A trip to the Wehking Alumni Center on the Southeast Missouri State University campus will allow a visitor the opportunity to step back in time.
Inside Wehking are art reproductions more than a century old, donated to the university by railroad pioneer Louis Houck.
Houck, who served a total of 40 years on Southeast's governing Board of Regents, had visited the 1904 World's Fair in St. Louis.
While there, Houck purchased a collection of 60 art pieces by August Gerber of Germany.
Gerber's work won him a gold medal at the nearly nine-month-long fair.
Impressed with its beauty, Houck bought Gerber's collection for $1,888.25 ($57,113 in 2021 dollars).
Originally placed in Statuary Hall at Southeast's Academic Hall, nine of those reproductions are installed today at Wehking.
"The St. Louis World's Fair was not the first of its kind, but it was the first one many Americans took notice of," said historian Nickell.
The Chicago World's Fair, technically referred to as the "World's Columbian Exposition," was the largest such fair, drawing an estimated 27 million people between May and October 1893.
Just more than a decade later, St. Louis's Forest Park was the stage for the 1904 Fair, drawing approximately 20 million between April and December 1904.
America's population was notably smaller in the first decade of the 20th century, as the Census Bureau reported only 82 million people were living in the then-45 U.S. states in 1904.

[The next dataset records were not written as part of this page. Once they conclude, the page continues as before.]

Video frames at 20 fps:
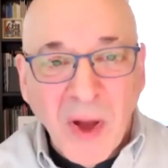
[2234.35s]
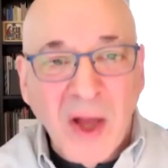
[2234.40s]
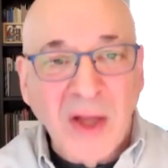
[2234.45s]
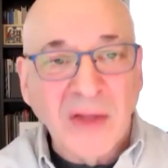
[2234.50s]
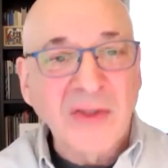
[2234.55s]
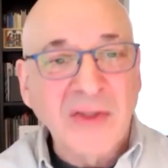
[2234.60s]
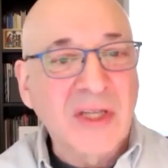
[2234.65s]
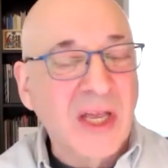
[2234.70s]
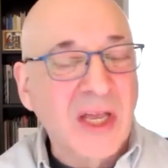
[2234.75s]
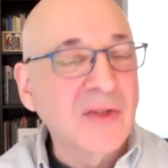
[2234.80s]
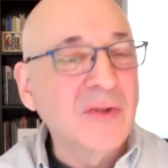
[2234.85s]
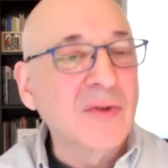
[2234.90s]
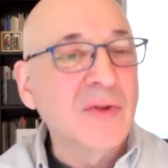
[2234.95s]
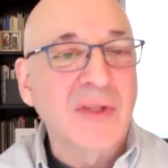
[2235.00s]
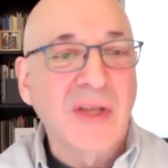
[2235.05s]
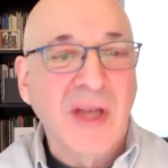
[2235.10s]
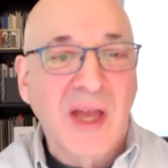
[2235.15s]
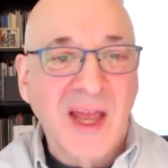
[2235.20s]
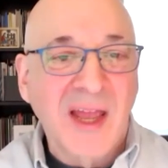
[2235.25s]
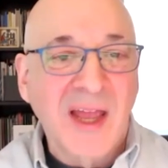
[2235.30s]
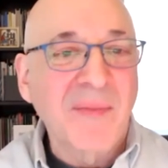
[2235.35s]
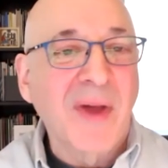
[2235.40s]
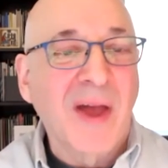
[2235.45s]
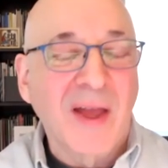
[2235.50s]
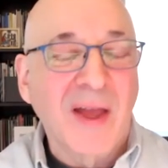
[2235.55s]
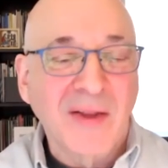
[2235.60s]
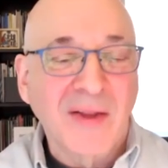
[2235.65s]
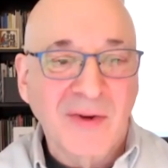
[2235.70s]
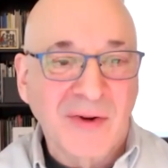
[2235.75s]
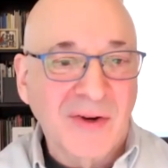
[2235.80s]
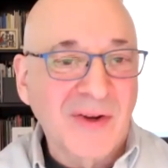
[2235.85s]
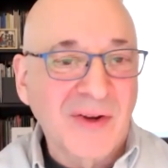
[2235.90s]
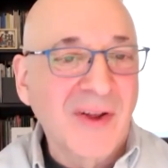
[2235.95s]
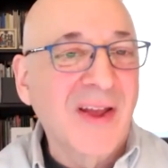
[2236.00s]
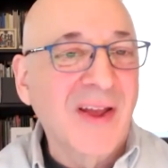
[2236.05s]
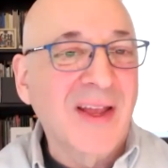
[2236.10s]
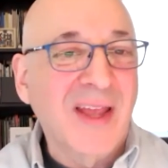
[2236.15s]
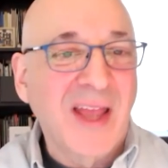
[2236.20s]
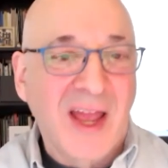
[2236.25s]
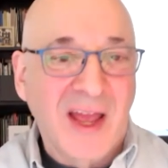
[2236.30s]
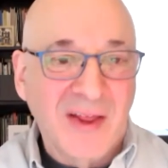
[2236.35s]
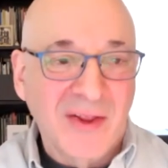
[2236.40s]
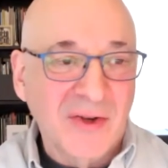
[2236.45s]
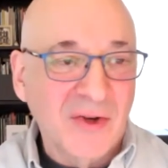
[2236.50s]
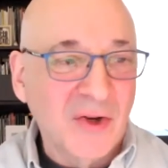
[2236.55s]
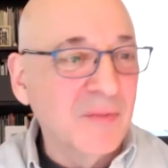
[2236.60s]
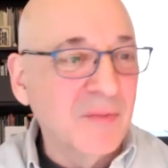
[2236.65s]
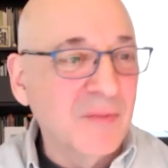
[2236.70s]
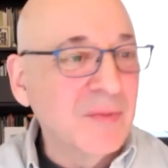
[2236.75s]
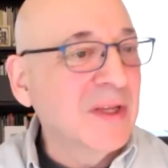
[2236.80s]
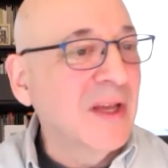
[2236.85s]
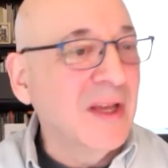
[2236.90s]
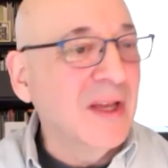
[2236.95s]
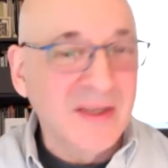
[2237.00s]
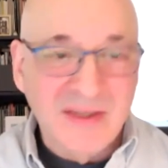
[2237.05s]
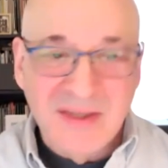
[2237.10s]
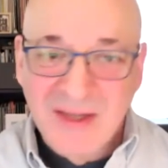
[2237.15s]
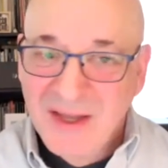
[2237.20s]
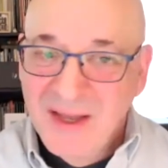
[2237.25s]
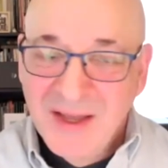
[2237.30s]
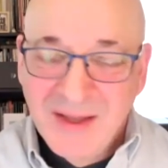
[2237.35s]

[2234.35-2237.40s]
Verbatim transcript: unscheduled time on your calendar because,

An estimated 62 countries and 43 states had exhibition booths on the 1,200 acres of Forest Park fairgrounds -- an area at the time larger than New York's famed Central Park.
The fair's formal name was the "Louisiana Purchase Exposition," staged in honor of the 1803 acquisition of 828,000 square miles by the fledging United States -- a massive addition that included what is now the entire state of Missouri.
The U.S. paid France $15 million for the territory, or $18 per-square-mile, for land covering what is now all or part of fifteen states.
"A railroad was built from St. Louis to Cape Girardeau, enabling many southeast Missourians to travel to the fair," said Nickell, who added in the nascent days of the 20th century it could take 12 hours to get to Cape from St. Louis by riverboat.
"The train trip cut the travel between the two cities to four hours," said Nickell. "You could take the train from Cape in the early morning, stay all day at the fair and be home the same day."
"The greatest growth of Cape Girardeau happened between 1905 and 1931, and I suspect the World's Fair and the railroad had a lot to do with that," opined Nickell.
Geronimo, the former war chief of the Apache, was featured in a teepee in the Ethnology Exhibit.
"Geronimo was essentially confined to a cage, as he was then a prisoner of the U.S., and he got paid for his participation," said Nickell.
Helen Keller, then just 24 years of age, gave a lecture.
John Philip Sousa, the famous composer and conductor, was there, and it is believed the inventor Thomas Edison attended -- as did poet T.S. Eliot and the famous distiller of Tennessee whiskey, Jack Daniel.
The Naeter brothers, Fred and George, stopped off in Cape Girardeau on a riverboat excursion during the fair and were inspired to buy the remnants of the recently defunct Daily Republican newspaper, which in time became the Southeast Missourian.
"Rush Limbaugh Sr., who grew up in Bollinger County, went to the Fair as a young man and was known to have told of seeing a light bulb turn on and off there, unlike anything the legendary attorney had ever before seen," said Nickell.
"Remember it can get very hot in the summer in St. Louis, so some famous foods may have been introduced at the Fair -- waffle ice cream cones and iced tea, for instance," said Nickell.
Other foods said to have been popularized at the fair included cotton candy, the Dr Pepper soft drink, puffed wheat cereal and hot dogs.
"One historian has called the St. Louis World's Fair of 1904 the first food court," said Nickell.
"It's really an astonishing story," said Nickell, adding the 1944 movie, "Meet Me in St. Louis," kept St. Louis and Missouri in front of the country's attention for decades.
"The fair was a major turning point for Cape Girardeau," added the historian, noting as people up north took the train down to Cape, they saw Academic Hall and in short order, Southeast's enrollment grew rapidly.
The largest musical organ ever built at the time was constructed for the St. Louis World's Fair by the Los Angeles Organ Company, which shortly thereafter went out of business.
John Wanamaker bought the organ and put it in the Philadelphia Macy's department store.
Infant incubators were seen for the first time at the fair.
Nickell said the St. Louis event had a little of everything, even a riot.
"The United States had outlawed bullfighting, but there were international exhibitors and Spaniards staged bullfights," he said, adding, "people threw rocks and tore down the (fair's) admissions office."